(Stored items)
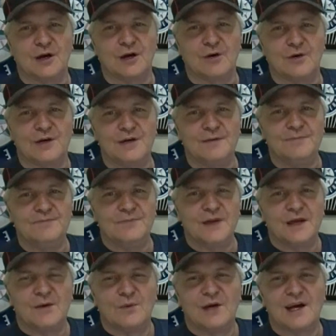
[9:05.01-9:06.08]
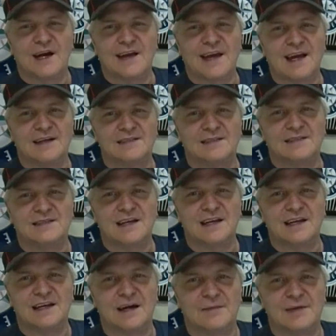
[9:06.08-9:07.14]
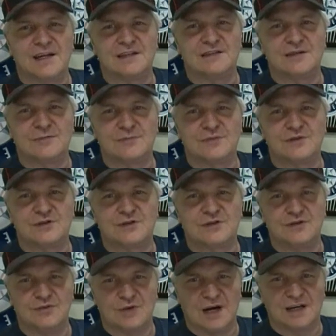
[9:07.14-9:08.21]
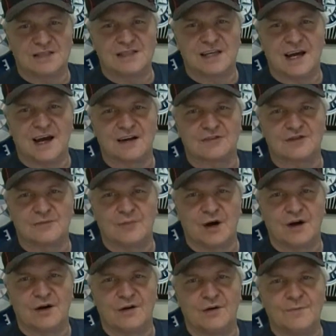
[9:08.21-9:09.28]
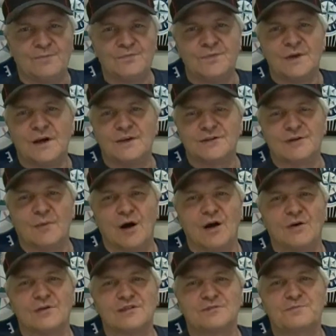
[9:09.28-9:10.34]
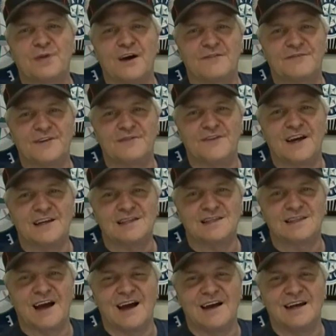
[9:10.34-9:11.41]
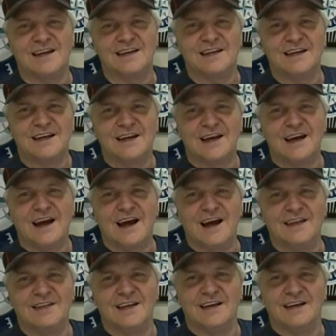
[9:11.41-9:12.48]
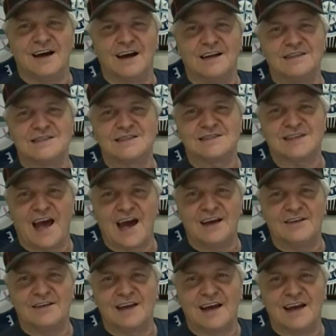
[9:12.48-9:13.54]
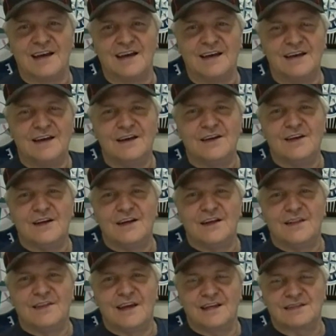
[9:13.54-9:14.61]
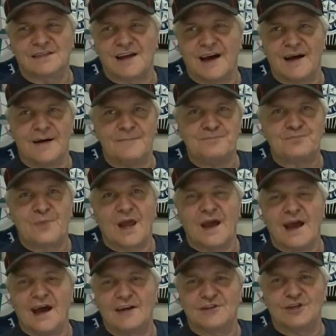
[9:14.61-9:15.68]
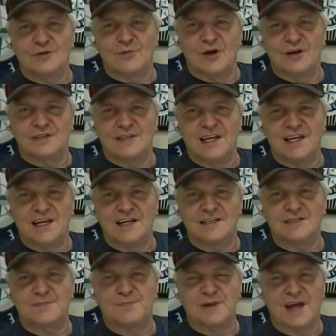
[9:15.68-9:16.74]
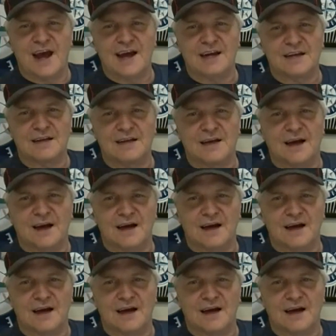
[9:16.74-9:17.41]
going. We got Kansas City coming in to Seattle tomorrow. Tomorrow is Puffy Vest night. And then on Saturday, it's Edgar Martinez plaque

Exercise details: Restate, word for word, each line from the one with "[9:07.14-9:08.21]" to the end of the entries, both included, and keep every picture out.

Output:
[9:07.14-9:08.21]
[9:08.21-9:09.28]
[9:09.28-9:10.34]
[9:10.34-9:11.41]
[9:11.41-9:12.48]
[9:12.48-9:13.54]
[9:13.54-9:14.61]
[9:14.61-9:15.68]
[9:15.68-9:16.74]
[9:16.74-9:17.41]
going. We got Kansas City coming in to Seattle tomorrow. Tomorrow is Puffy Vest night. And then on Saturday, it's Edgar Martinez plaque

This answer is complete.